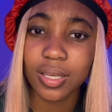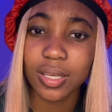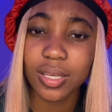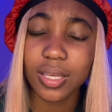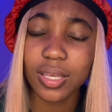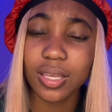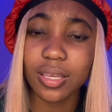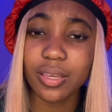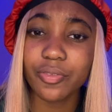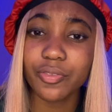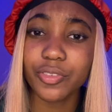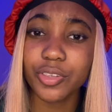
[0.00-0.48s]

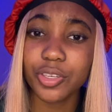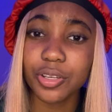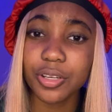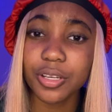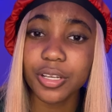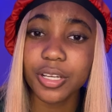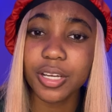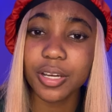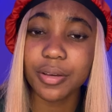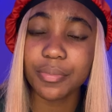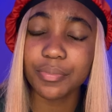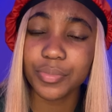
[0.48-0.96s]
if your
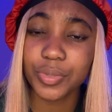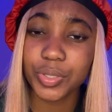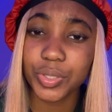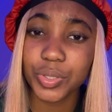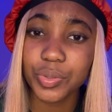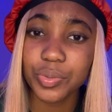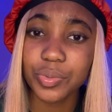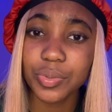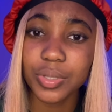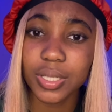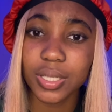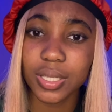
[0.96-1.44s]

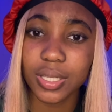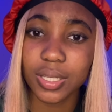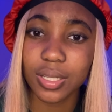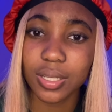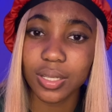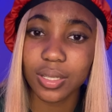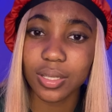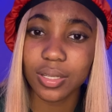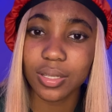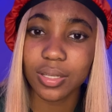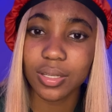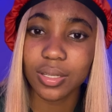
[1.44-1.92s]

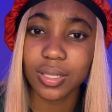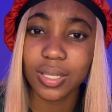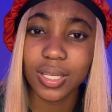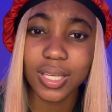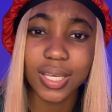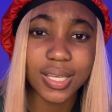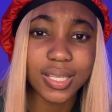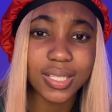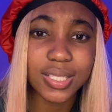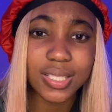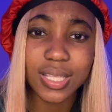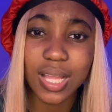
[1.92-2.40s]
community
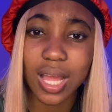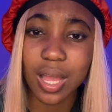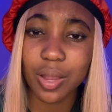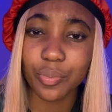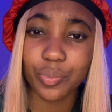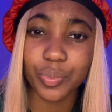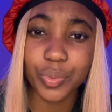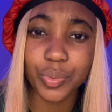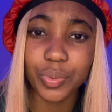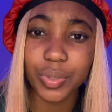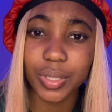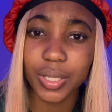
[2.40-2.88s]
is not
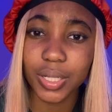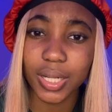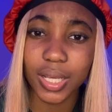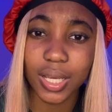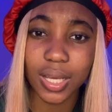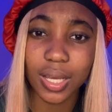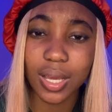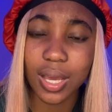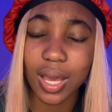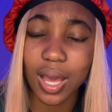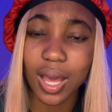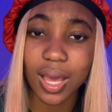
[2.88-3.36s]
rooted
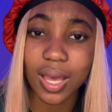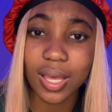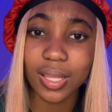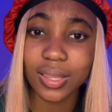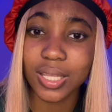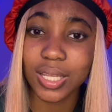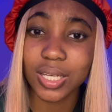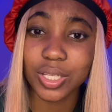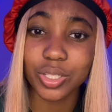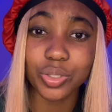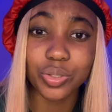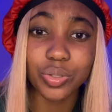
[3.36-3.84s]
in God,
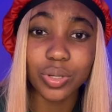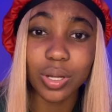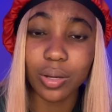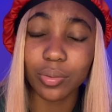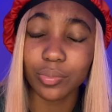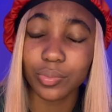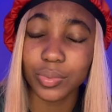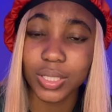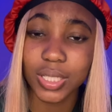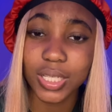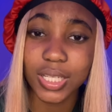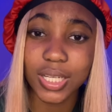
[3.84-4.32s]
then you
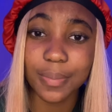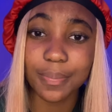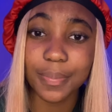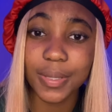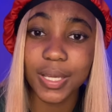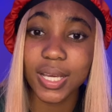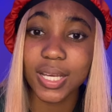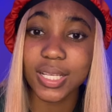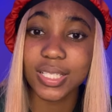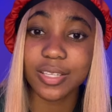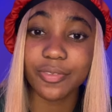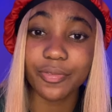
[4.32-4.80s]
don't need it.
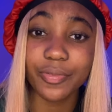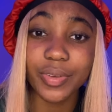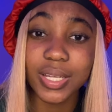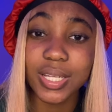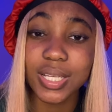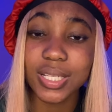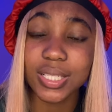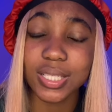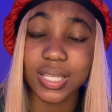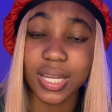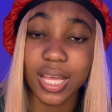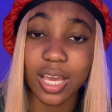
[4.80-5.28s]
Because if it
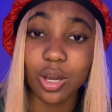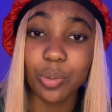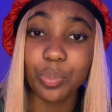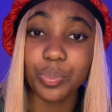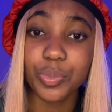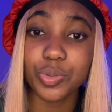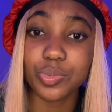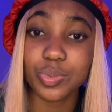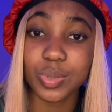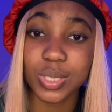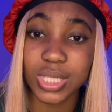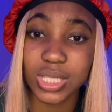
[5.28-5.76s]
doesn't help
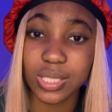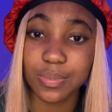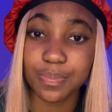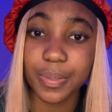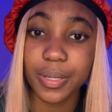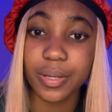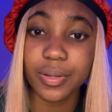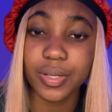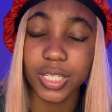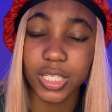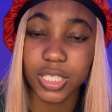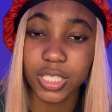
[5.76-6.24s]
you
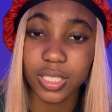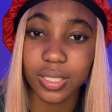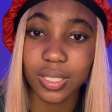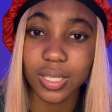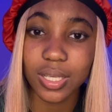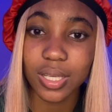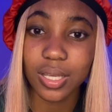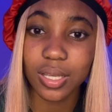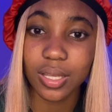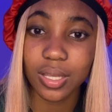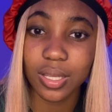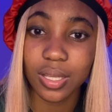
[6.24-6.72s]

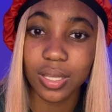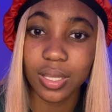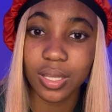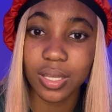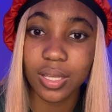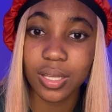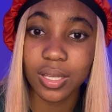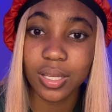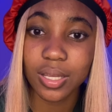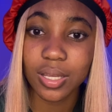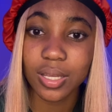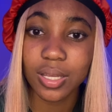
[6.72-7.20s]
spiritually,
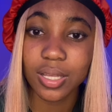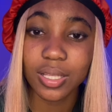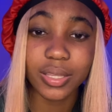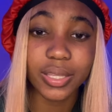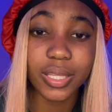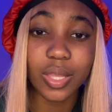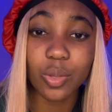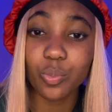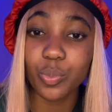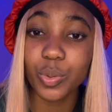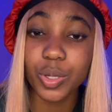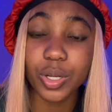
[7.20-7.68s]

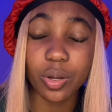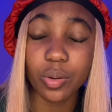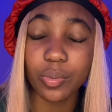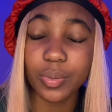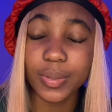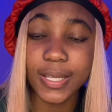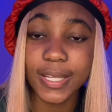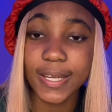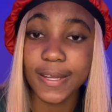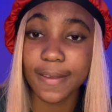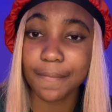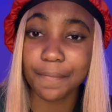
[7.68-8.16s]
then we don't
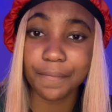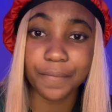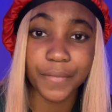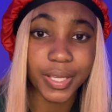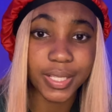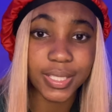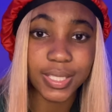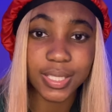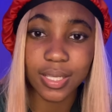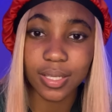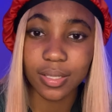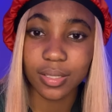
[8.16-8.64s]
need it
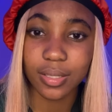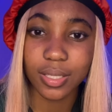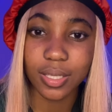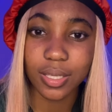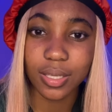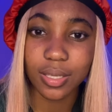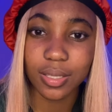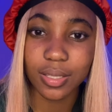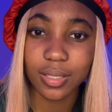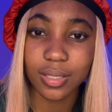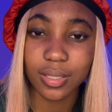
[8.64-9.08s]
physically.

+ + + +

▶ **Assignment**: Pictures are not part of the answer, which must be the exact lines from the one holding "[6.24-6.72s]" through the end of the material, both ends included.

▶ **Solution for this problem**:
[6.24-6.72s]

[6.72-7.20s]
spiritually,
[7.20-7.68s]

[7.68-8.16s]
then we don't
[8.16-8.64s]
need it
[8.64-9.08s]
physically.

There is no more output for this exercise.